4.    After the date established under subsection 3, the secretary of state shall notify any nonprofit limited liability company or foreign nonprofit limited liability company failing to file its annual report that its certificate of organization or certificate of authority is not in good standing and that it may be dissolved or revoked pursuant to subsections 5 and 6. The secretary of state must mail the notice to the last registered agent at the last registered office. If the nonprofit limited liability company or foreign nonprofit limited liability company files its annual report after the notice is mailed, together with the annual report filing fee and late filing penalty fee as provided in section 10-36-08, the secretary of state shall restore its certificate of organization or certificate of authority to good standing.

5.    A nonprofit limited liability company that does not file its annual report, along with the statutory filing and penalty fees, within one year after the date established in subsection 3 ceases to exist and is considered involuntarily dissolved by operation of law.
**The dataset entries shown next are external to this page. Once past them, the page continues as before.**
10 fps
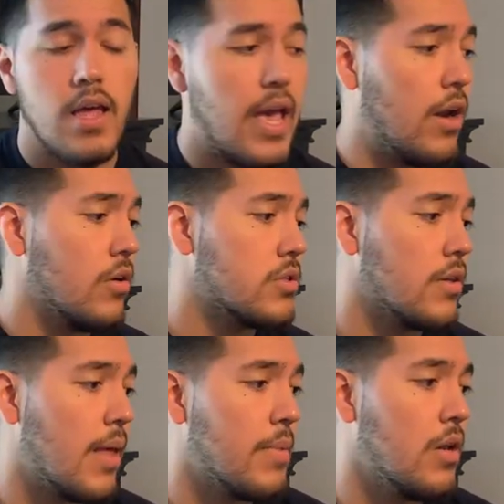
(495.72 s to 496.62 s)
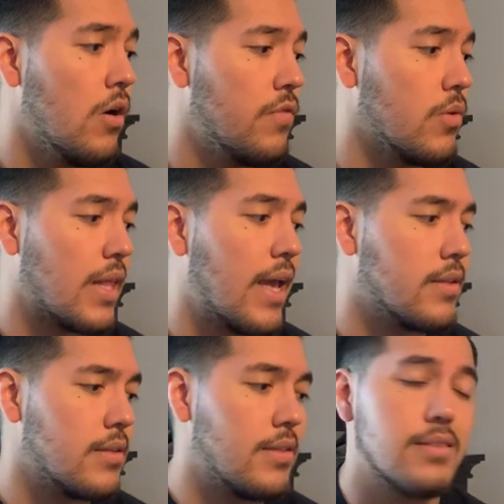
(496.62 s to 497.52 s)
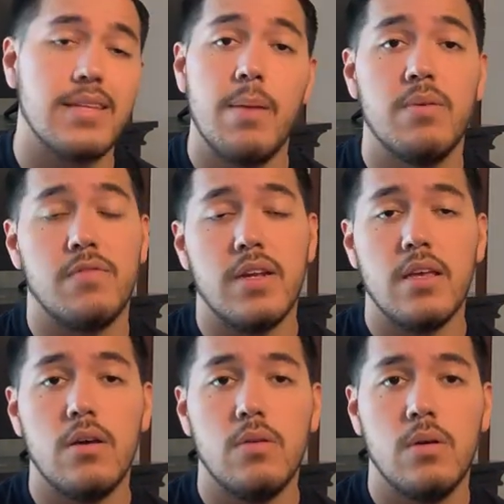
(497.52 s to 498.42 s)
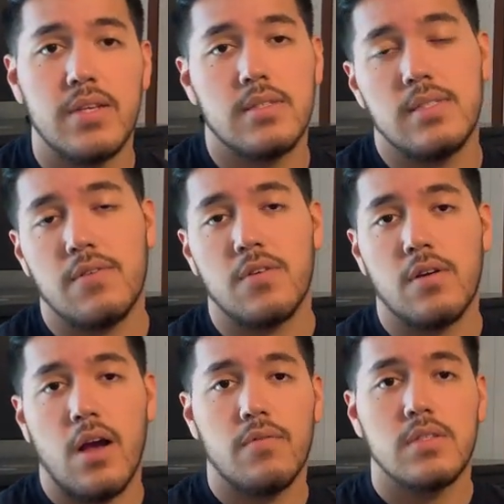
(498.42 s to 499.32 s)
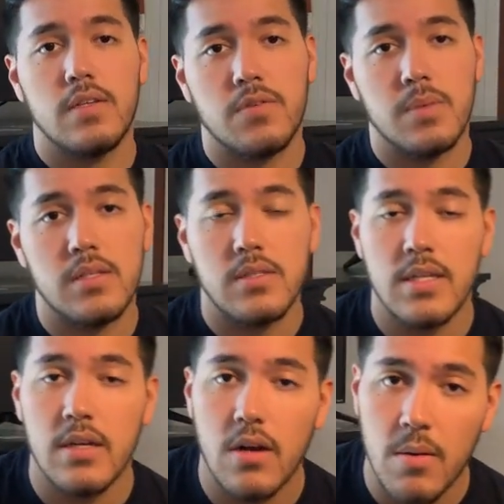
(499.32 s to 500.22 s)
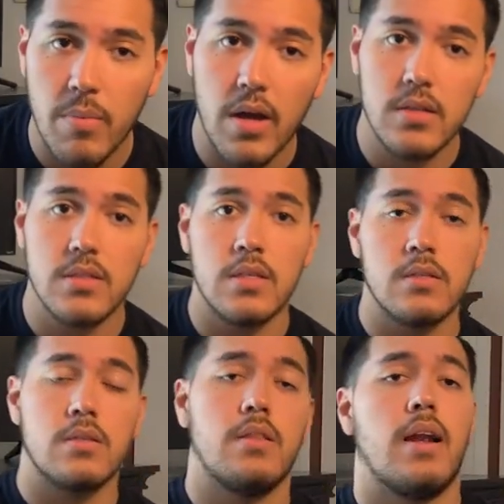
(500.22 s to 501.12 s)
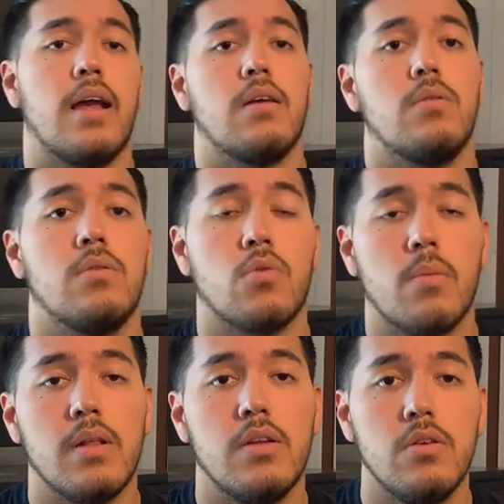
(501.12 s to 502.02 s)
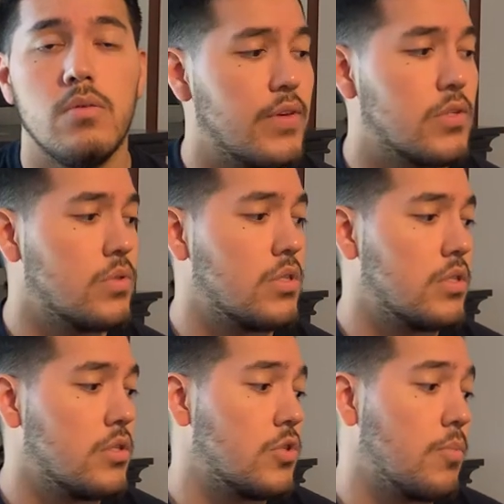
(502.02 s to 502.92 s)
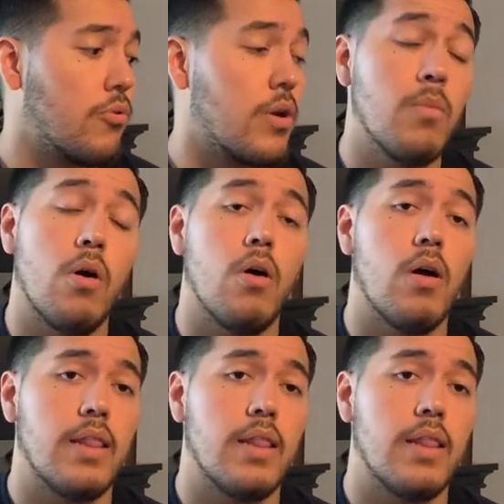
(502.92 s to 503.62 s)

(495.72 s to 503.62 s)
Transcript: And also let me know if you liked this type of video. This is different obviously from the sneaker unboxings that I normally do. This was just a Supreme haul.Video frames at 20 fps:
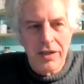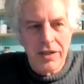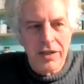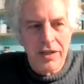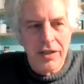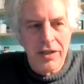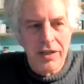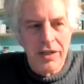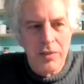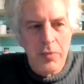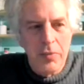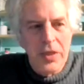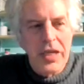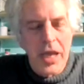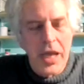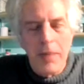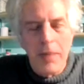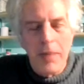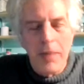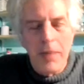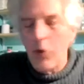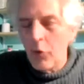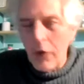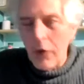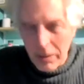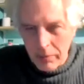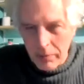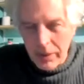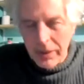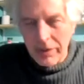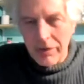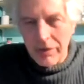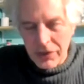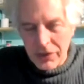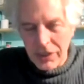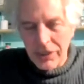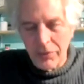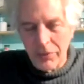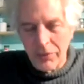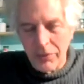became the Rainmakers, and that
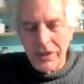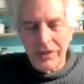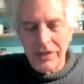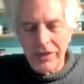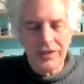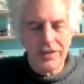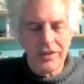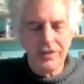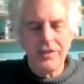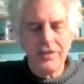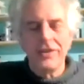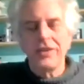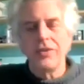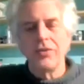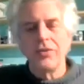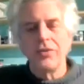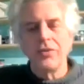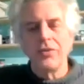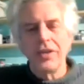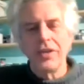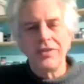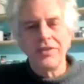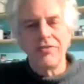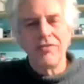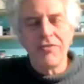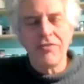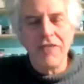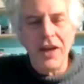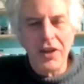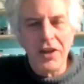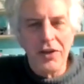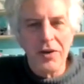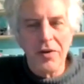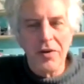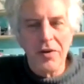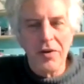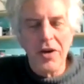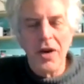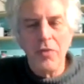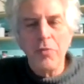we found a
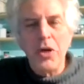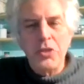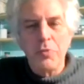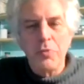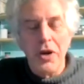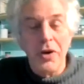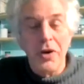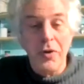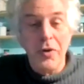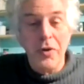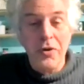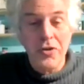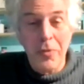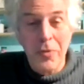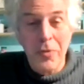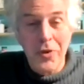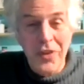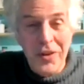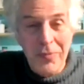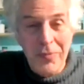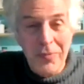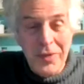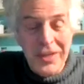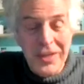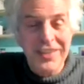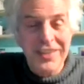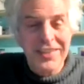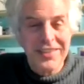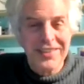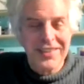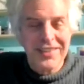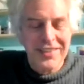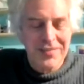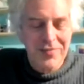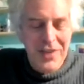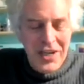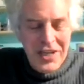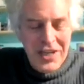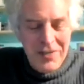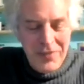much better drummer than me
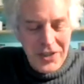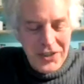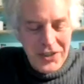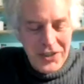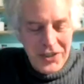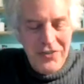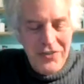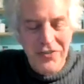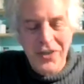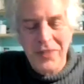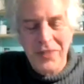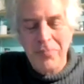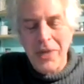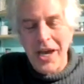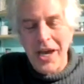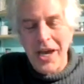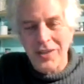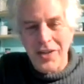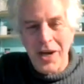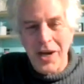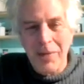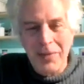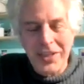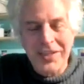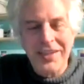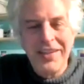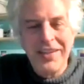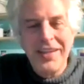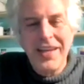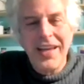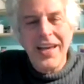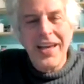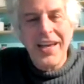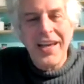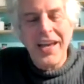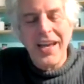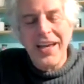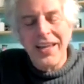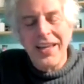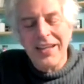in my good friend Pat Tomic,
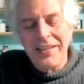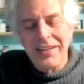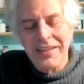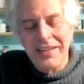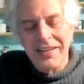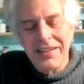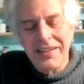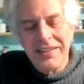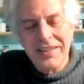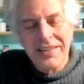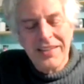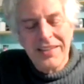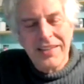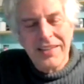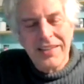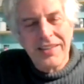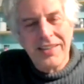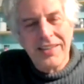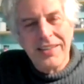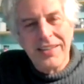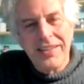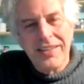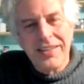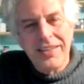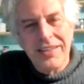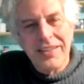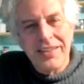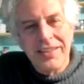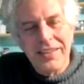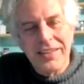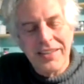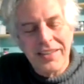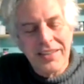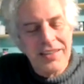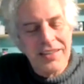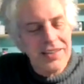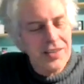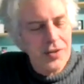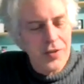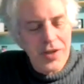and
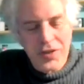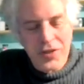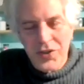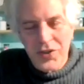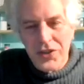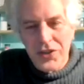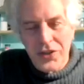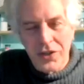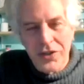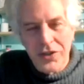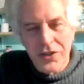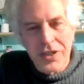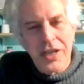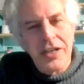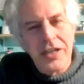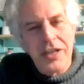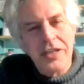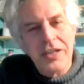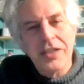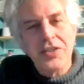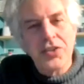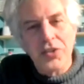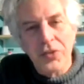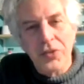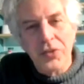the rest is our tiny history.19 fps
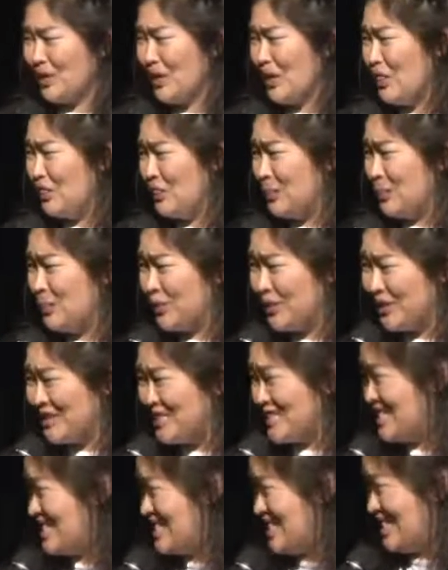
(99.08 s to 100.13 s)
the
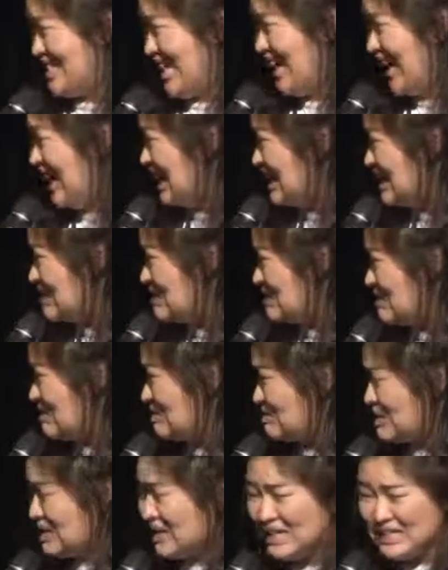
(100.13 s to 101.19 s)
Prince Charles
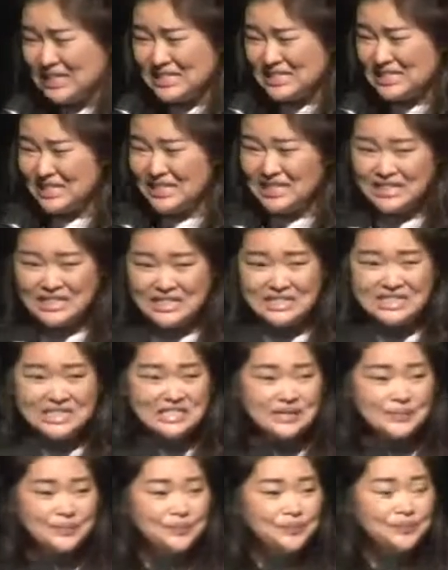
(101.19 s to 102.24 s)
of task sheets,
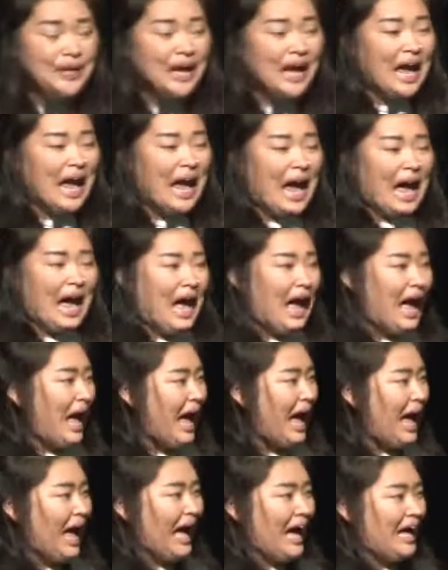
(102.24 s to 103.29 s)

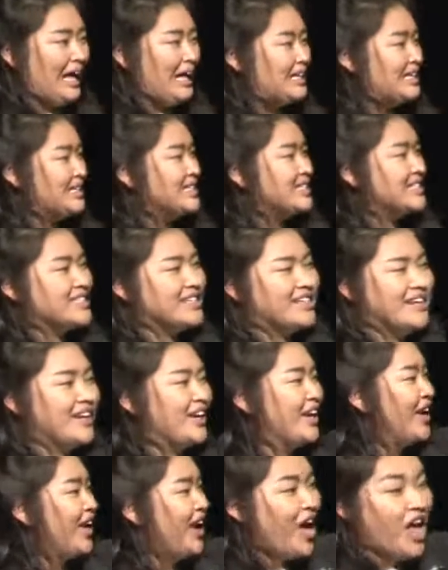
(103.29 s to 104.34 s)
and
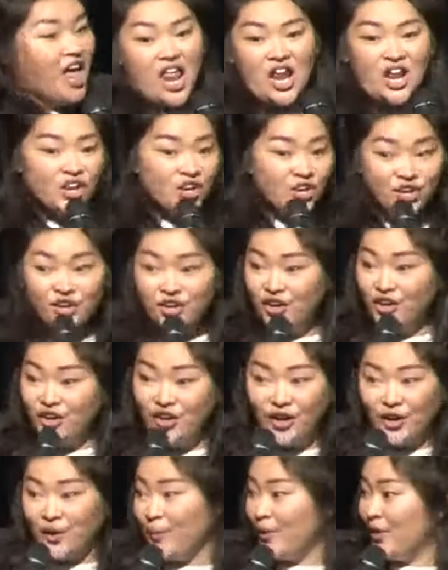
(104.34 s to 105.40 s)

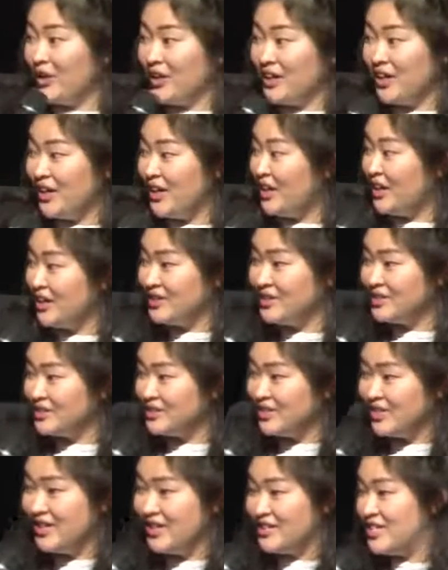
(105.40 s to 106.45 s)
nobody
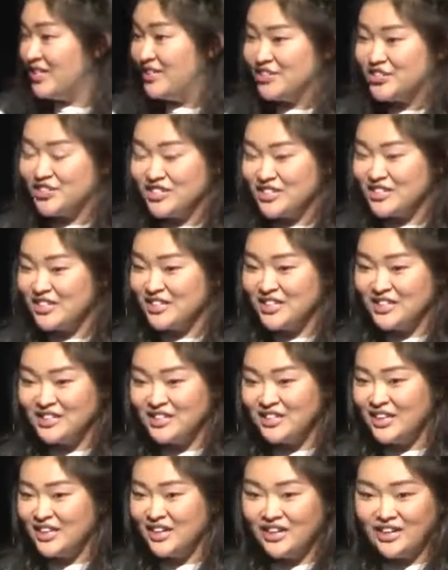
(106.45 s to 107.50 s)
is interested
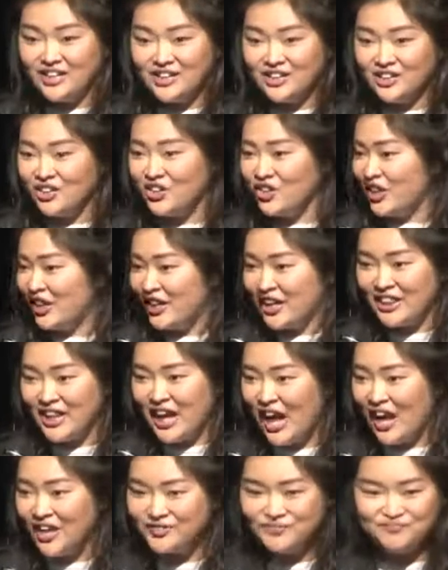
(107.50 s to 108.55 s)
in looking at that,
a.    Thereafter, the secretary of state shall note the termination of the nonprofit limited liability company’s certificate of organization on the records of the secretary of state and shall give notice of the action to the dissolved nonprofit limited liability company.

b.    Notice by the secretary of state must be mailed to the last registered agent at the last registered office.

6.    A foreign nonprofit limited liability company that does not file its annual report, along with the statutory filing and penalty fees, within one year after the date established by subsection 3 forfeits its authority to conduct activities in this state.

a.    The secretary of state shall note the revocation of the foreign nonprofit limited liability company’s certificate of authority on the records of the secretary of state and shall give notice of the action to the foreign nonprofit limited liability company.

b.    Notice by the secretary of state must be mailed to the foreign nonprofit limited liability company’s last registered agent at the last registered office.

c.    The decision by the secretary of state that a certificate of authority must be revoked under this subsection is final.

7.    A nonprofit limited liability company that was dissolved for failure to file an annual report, or a foreign nonprofit limited liability company whose authority was forfeited by failure to file an annual report, may be reinstated by filing a past-due report, together with the statutory filing and penalty fees for an annual report and a reinstatement fee as provided in section 10-36-08. The fees must be paid and the report filed within one year following the involuntary dissolution or revocation. Reinstatement under this subsection does not affect the rights or liability for the time from the dissolution or revocation to the reinstatement.

8.    The secretary of state may waive any penalties provided in this section when an annual report form could not be delivered to the nonprofit limited liability company.